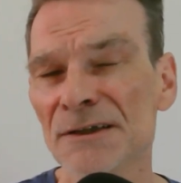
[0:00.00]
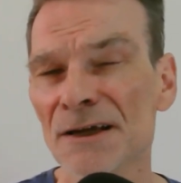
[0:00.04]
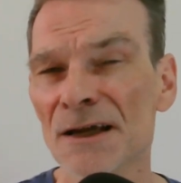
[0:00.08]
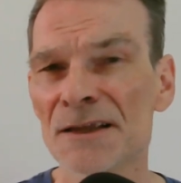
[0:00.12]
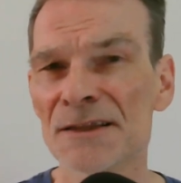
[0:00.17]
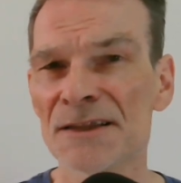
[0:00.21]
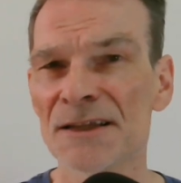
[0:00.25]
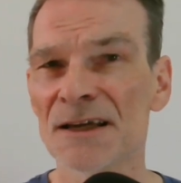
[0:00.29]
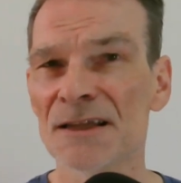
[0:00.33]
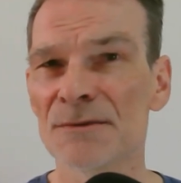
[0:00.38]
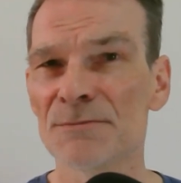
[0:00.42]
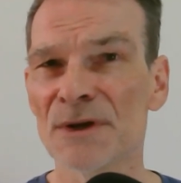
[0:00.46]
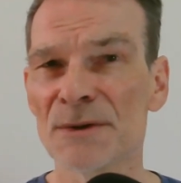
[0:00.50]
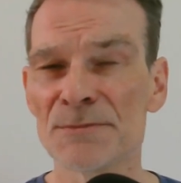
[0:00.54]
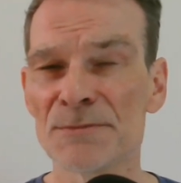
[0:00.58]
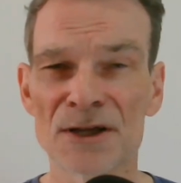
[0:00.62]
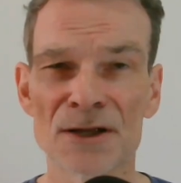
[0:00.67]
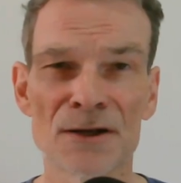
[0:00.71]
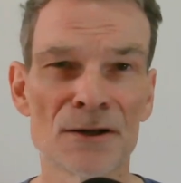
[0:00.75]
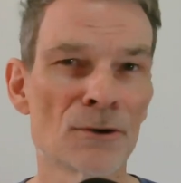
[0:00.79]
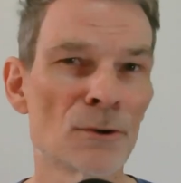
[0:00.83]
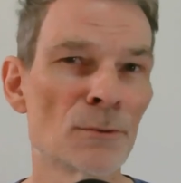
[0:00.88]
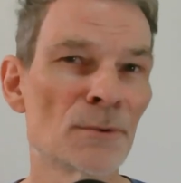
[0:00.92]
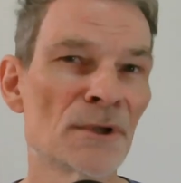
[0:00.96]
and then maybe a
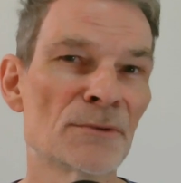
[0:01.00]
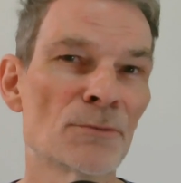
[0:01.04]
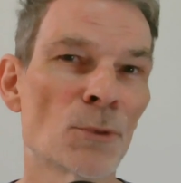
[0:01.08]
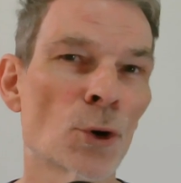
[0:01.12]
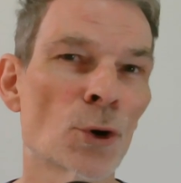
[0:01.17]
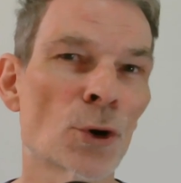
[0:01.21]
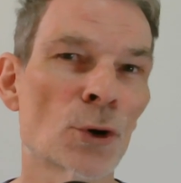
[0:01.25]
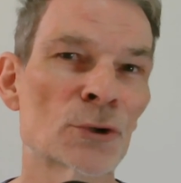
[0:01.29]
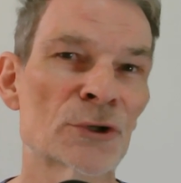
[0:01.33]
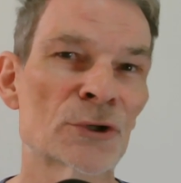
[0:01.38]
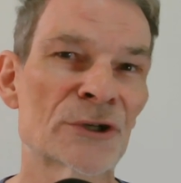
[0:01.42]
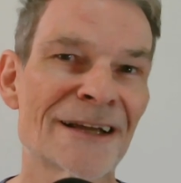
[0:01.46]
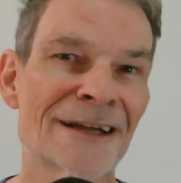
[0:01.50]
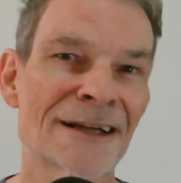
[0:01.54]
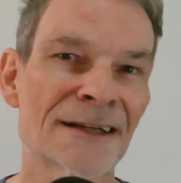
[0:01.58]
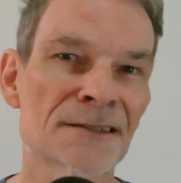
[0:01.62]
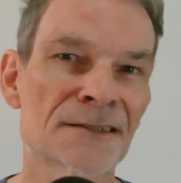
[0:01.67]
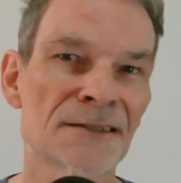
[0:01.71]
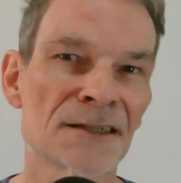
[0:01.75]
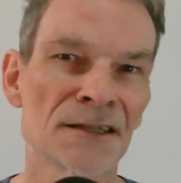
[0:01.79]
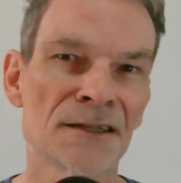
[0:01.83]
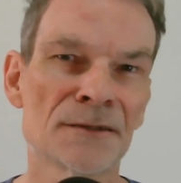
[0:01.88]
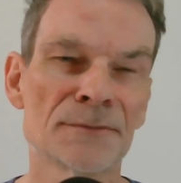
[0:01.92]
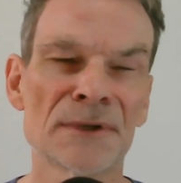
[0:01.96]
little bit more
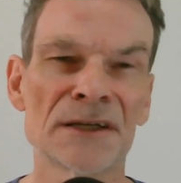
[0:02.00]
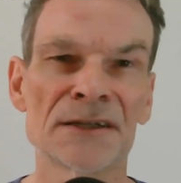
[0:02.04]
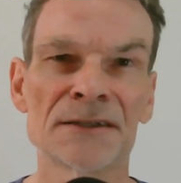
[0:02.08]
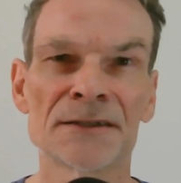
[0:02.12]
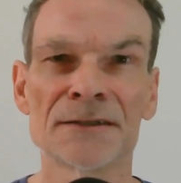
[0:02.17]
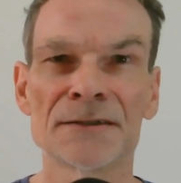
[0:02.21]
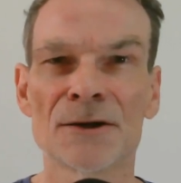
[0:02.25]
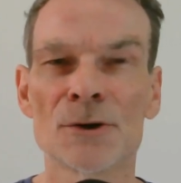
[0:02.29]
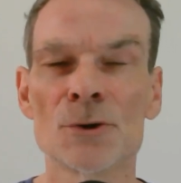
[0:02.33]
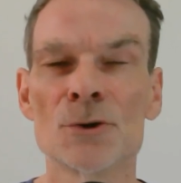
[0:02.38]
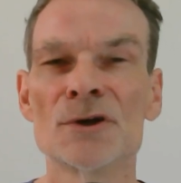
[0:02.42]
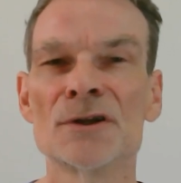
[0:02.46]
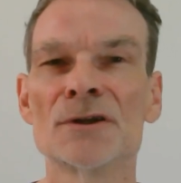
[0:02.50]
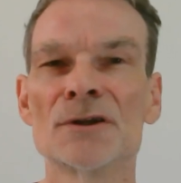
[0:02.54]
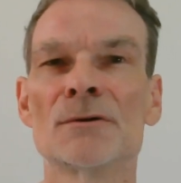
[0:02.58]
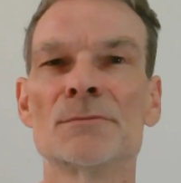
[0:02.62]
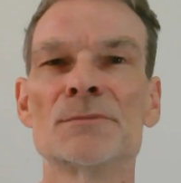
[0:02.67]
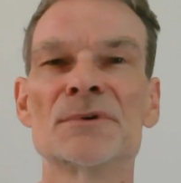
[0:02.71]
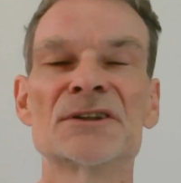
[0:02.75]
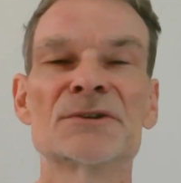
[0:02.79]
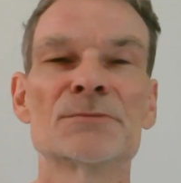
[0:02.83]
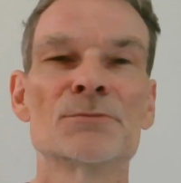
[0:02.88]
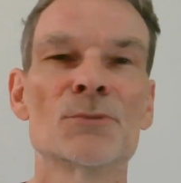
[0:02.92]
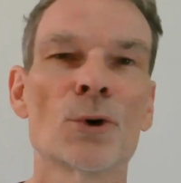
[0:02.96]
context, and then a little
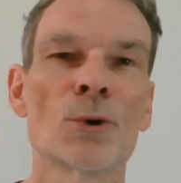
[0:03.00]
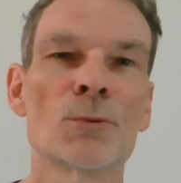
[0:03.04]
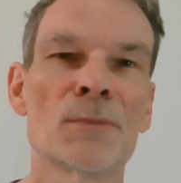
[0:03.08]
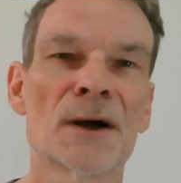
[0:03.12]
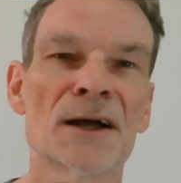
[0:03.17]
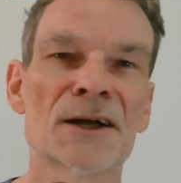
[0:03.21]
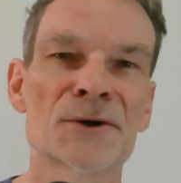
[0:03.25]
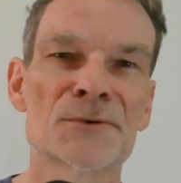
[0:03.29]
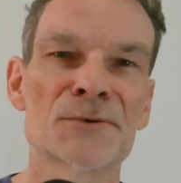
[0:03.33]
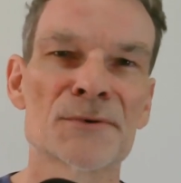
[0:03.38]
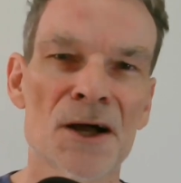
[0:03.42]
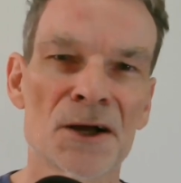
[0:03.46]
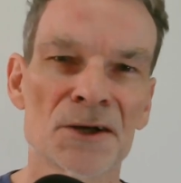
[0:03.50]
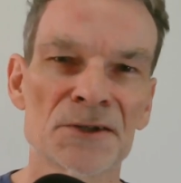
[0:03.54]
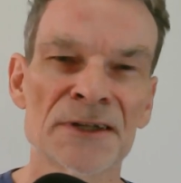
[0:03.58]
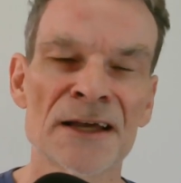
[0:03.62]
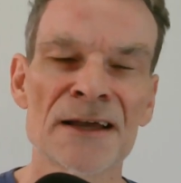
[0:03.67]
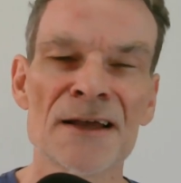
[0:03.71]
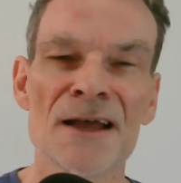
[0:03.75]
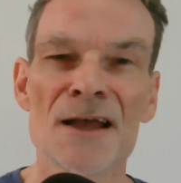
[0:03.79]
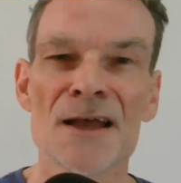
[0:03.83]
bit more background.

:::

▸ Work request
Without including any pictures, output each entry above exactly as it appears.

▸ Solution for this exercise
[0:00.00]
[0:00.04]
[0:00.08]
[0:00.12]
[0:00.17]
[0:00.21]
[0:00.25]
[0:00.29]
[0:00.33]
[0:00.38]
[0:00.42]
[0:00.46]
[0:00.50]
[0:00.54]
[0:00.58]
[0:00.62]
[0:00.67]
[0:00.71]
[0:00.75]
[0:00.79]
[0:00.83]
[0:00.88]
[0:00.92]
[0:00.96]
and then maybe a
[0:01.00]
[0:01.04]
[0:01.08]
[0:01.12]
[0:01.17]
[0:01.21]
[0:01.25]
[0:01.29]
[0:01.33]
[0:01.38]
[0:01.42]
[0:01.46]
[0:01.50]
[0:01.54]
[0:01.58]
[0:01.62]
[0:01.67]
[0:01.71]
[0:01.75]
[0:01.79]
[0:01.83]
[0:01.88]
[0:01.92]
[0:01.96]
little bit more
[0:02.00]
[0:02.04]
[0:02.08]
[0:02.12]
[0:02.17]
[0:02.21]
[0:02.25]
[0:02.29]
[0:02.33]
[0:02.38]
[0:02.42]
[0:02.46]
[0:02.50]
[0:02.54]
[0:02.58]
[0:02.62]
[0:02.67]
[0:02.71]
[0:02.75]
[0:02.79]
[0:02.83]
[0:02.88]
[0:02.92]
[0:02.96]
context, and then a little
[0:03.00]
[0:03.04]
[0:03.08]
[0:03.12]
[0:03.17]
[0:03.21]
[0:03.25]
[0:03.29]
[0:03.33]
[0:03.38]
[0:03.42]
[0:03.46]
[0:03.50]
[0:03.54]
[0:03.58]
[0:03.62]
[0:03.67]
[0:03.71]
[0:03.75]
[0:03.79]
[0:03.83]
bit more background.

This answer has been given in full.